Em primeiro lugar, não há mais o embate ideológico que marcou aquela tensa metade do século XX. Desde a queda do Muro, o paradigma ocidental venceu, e venceu inapelavelmente. Ninguém em sã consciência diria que se pratica na Rússia de hoje algo parecido ao pregado pela doutrina socialista que dominou o período soviético. No fundo, o que há é um misto de cleptocracia com um ambiente selvagem de competição capitalista. Nada que possa lembrar o modelo de economia planificada e inteiramente estatizada dos tempos de URSS.
Em segundo lugar, não existe muito espaço para uma corrida armamentista semelhante à das décadas de 60, 70 e 80. Nem de um lado, nem do outro, existe disposição para encarar o custo político de gastar bilhões com armamentos de enfeite, cuja missão será apenas ficar exposto na vitrine como instrumento de dissuasão militar. Fora isso, com o arsenal de que dispõe, não faz muito sentido para Estados Unidos ou Rússia enterrar dinheiro com algo que já têm.
Em terceiro e último lugar, o cenário mundial, hoje, é completamente diferente do cenário descortinado no pós-1945. Quando a II Guerra Mundial acabou, os Estados Unidos eram uma potência econômica sem paralelo, credores de metade do mundo e com um PIB que triplicara durante o conflito. Já a União Soviética exibia o mais temido exército do mundo, acabara de anexar metade da Europa e tinha todos os fatores pós-crise a seu favor para ajudar na reconstrução do Leste Europeu. Hoje, os Estados Unidos ainda cambaleiam depois da crise do subprime, enquanto a Rússia se vê às voltas com uma crise se avizinha por conta da queda do preço internacional do petróleo.
Tudo considerado, é no mínimo duvidoso que as antigas superpotências resolvam se engalfinhar novamente em um conflito ideológico, principalmente quando não há ideologias a propalar. É mais fácil acreditar em ambos se ocupando de seus próprios problemas internos do que tentando expandir sua área de influência para intimidar o oponente geopolítico.

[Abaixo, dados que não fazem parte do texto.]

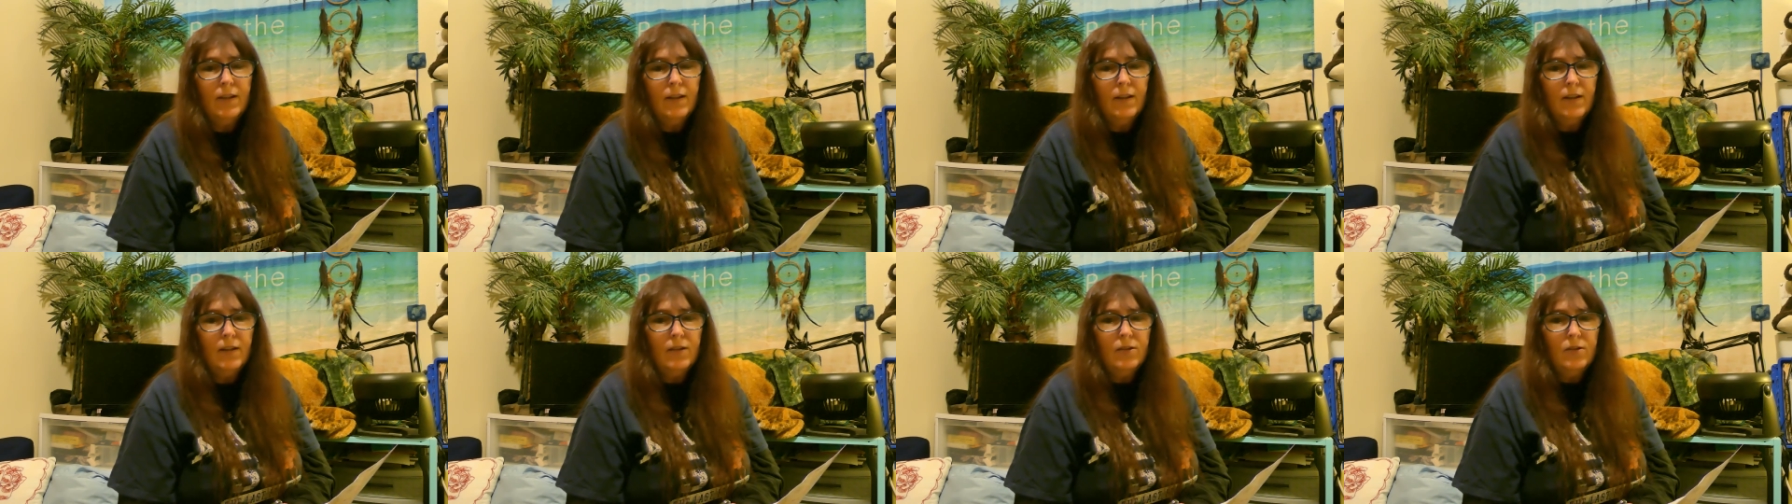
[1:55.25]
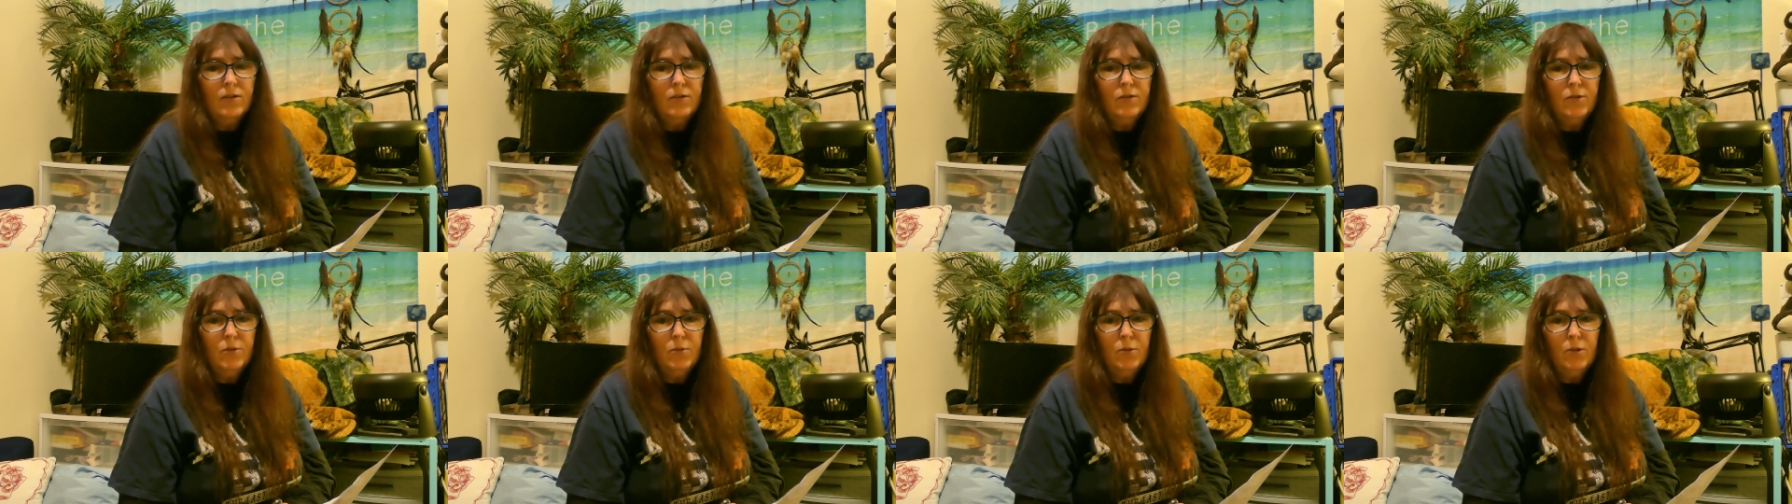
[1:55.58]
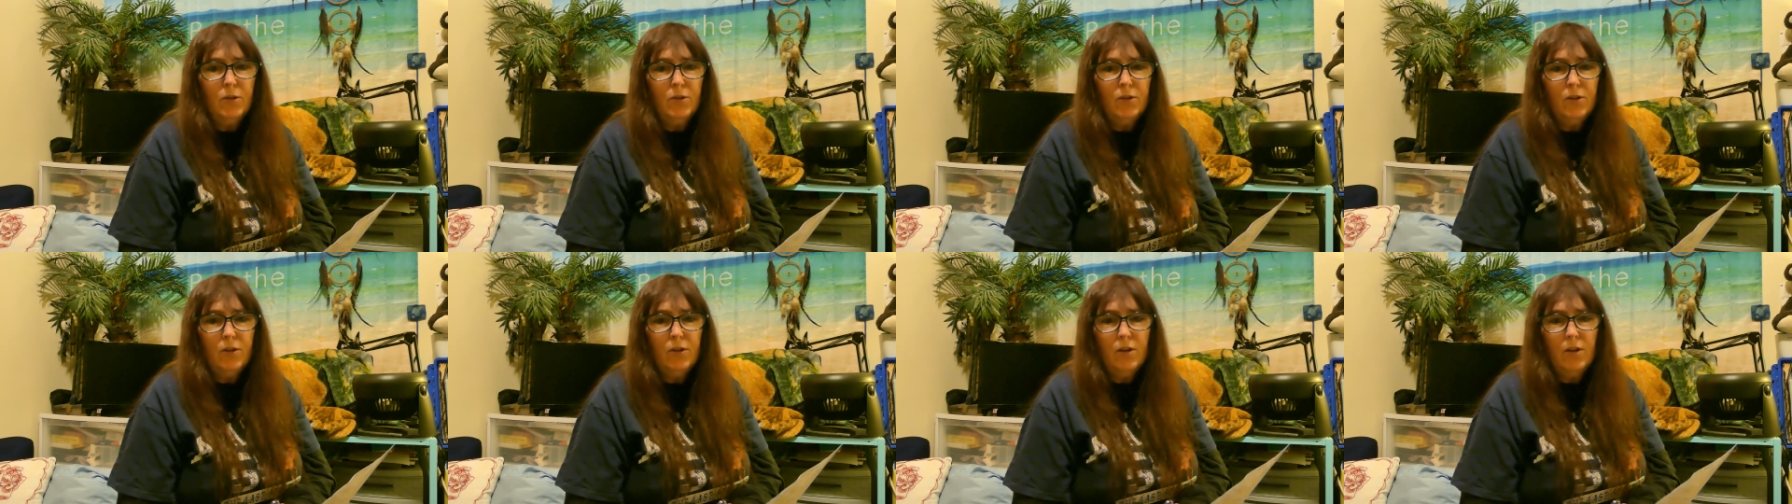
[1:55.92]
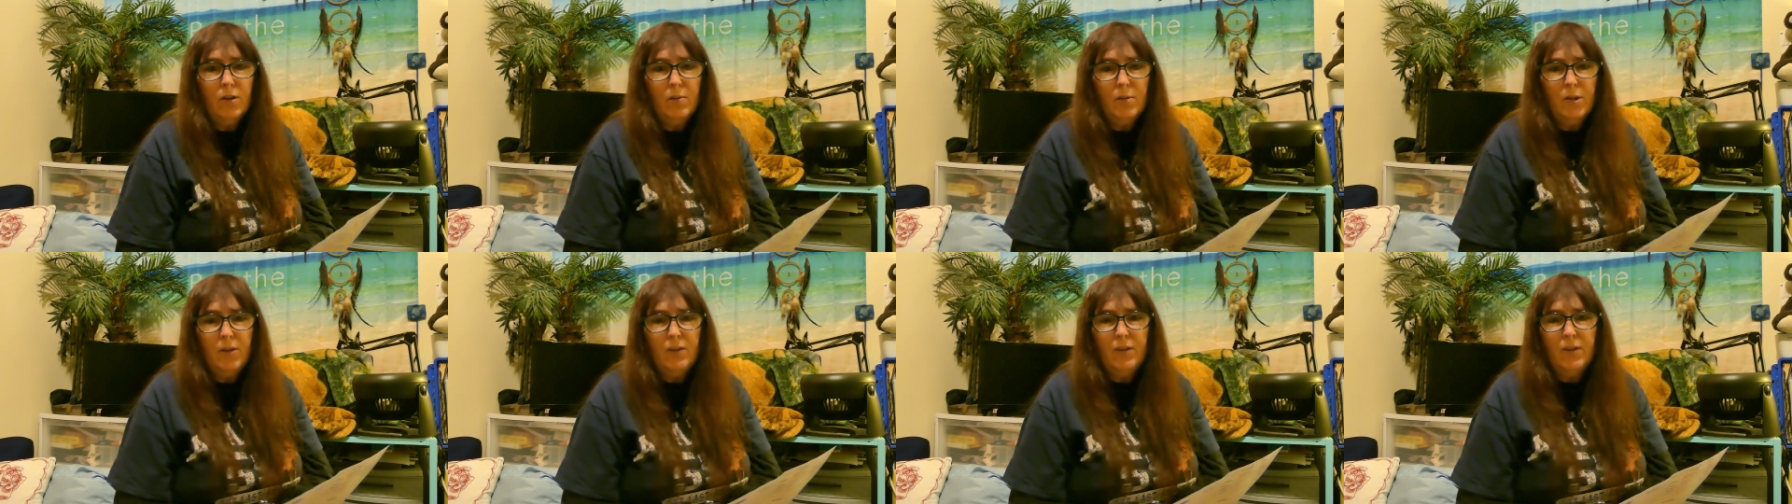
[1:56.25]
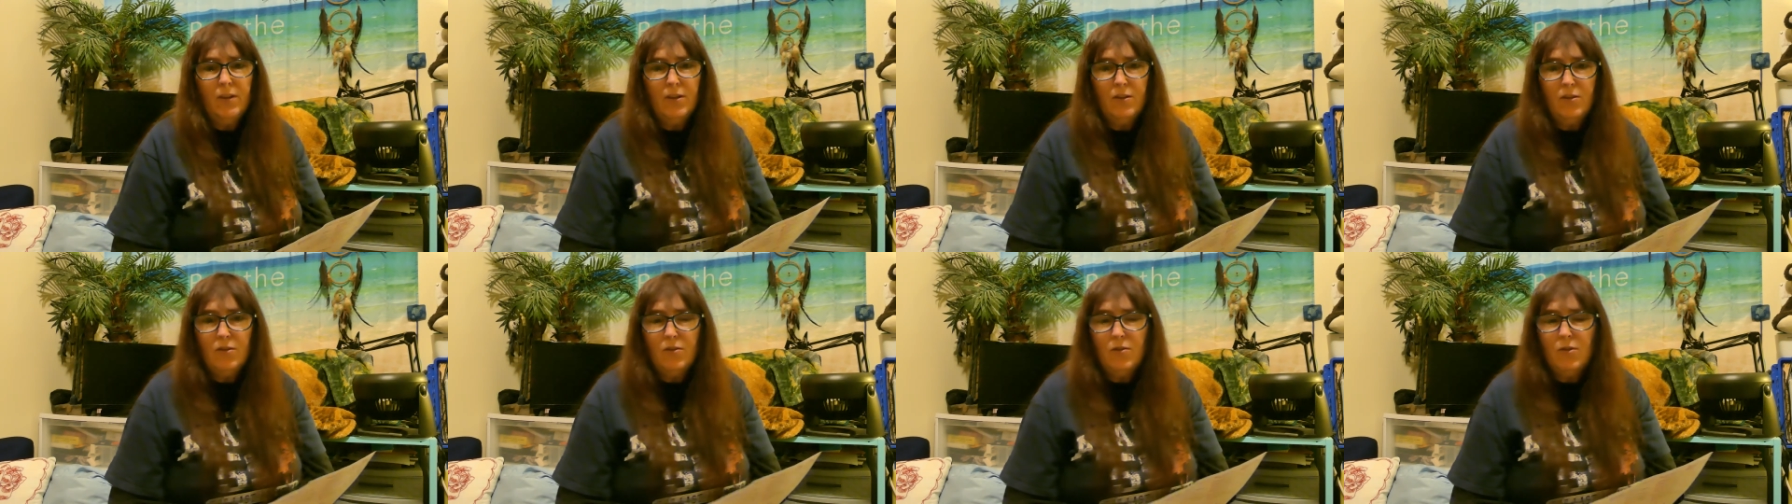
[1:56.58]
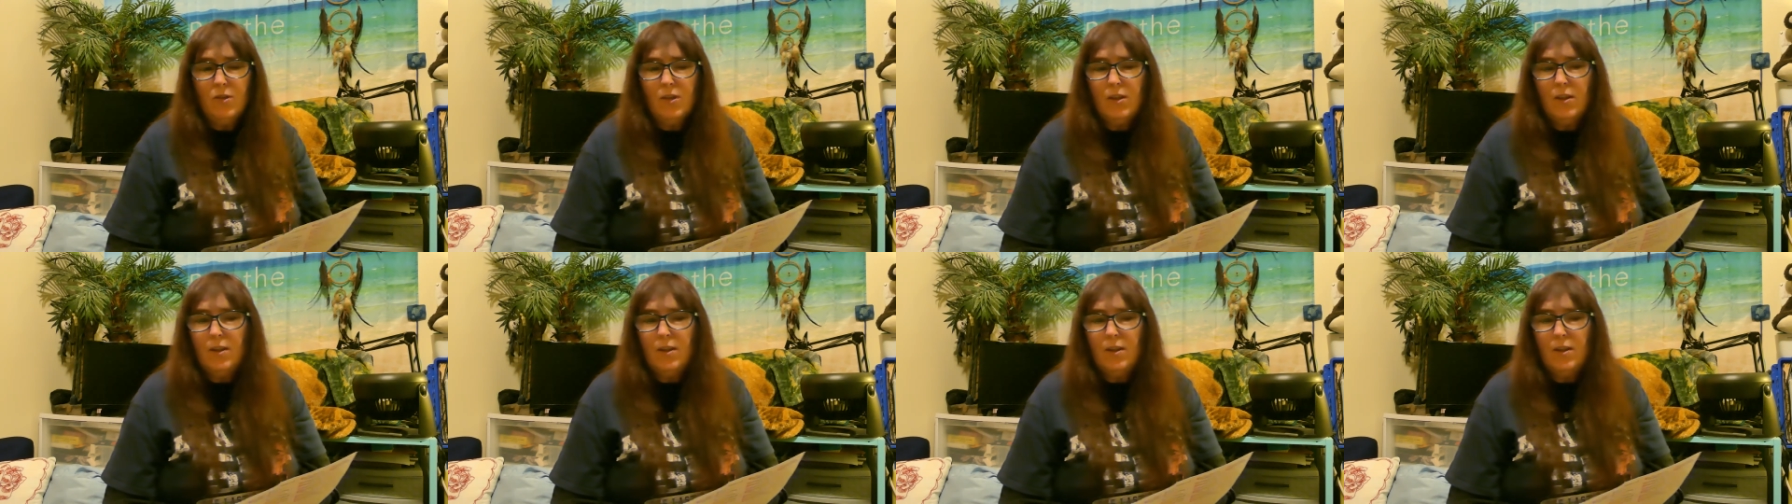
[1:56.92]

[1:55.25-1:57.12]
So if you want to learn all about the history,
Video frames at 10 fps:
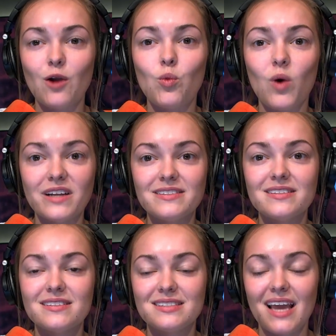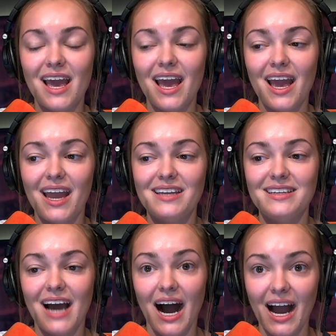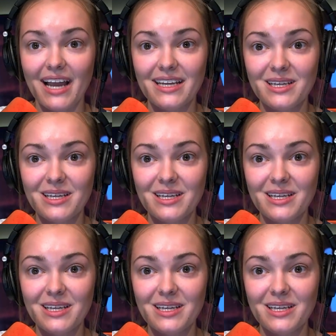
want to say 9.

O que pode acontecer – e aí o cenário é inteiramente crível – é o aprofundamento das divergências entre Estados Unidos e Rússia, de maneira que um bloqueie a ação de outro em países nos quais os interesses de ambos entrem em conflito. É o caso, por exemplo, da Síria, onde a crise instaurada pela guerra civil contra Bashar Al-Assad dificilmente chegará a bom termo se americanos e russos não entrarem em acordo. Considerando que tanto um como outro detém poder de veto no Conselho de Segurança das Nações Unidas, o mundo inteiro pode sofrer as conseqüências se a diplomacia for bloqueada pelo gelo.
Para bem e para o mal (mais para o bem), a Guerra Fria não passa de um retrato na parede de uma época que, oxalá, não viveremos mais. Já temos desafios futuros demais para ficarmos nos assombrando com fantasmas do passado.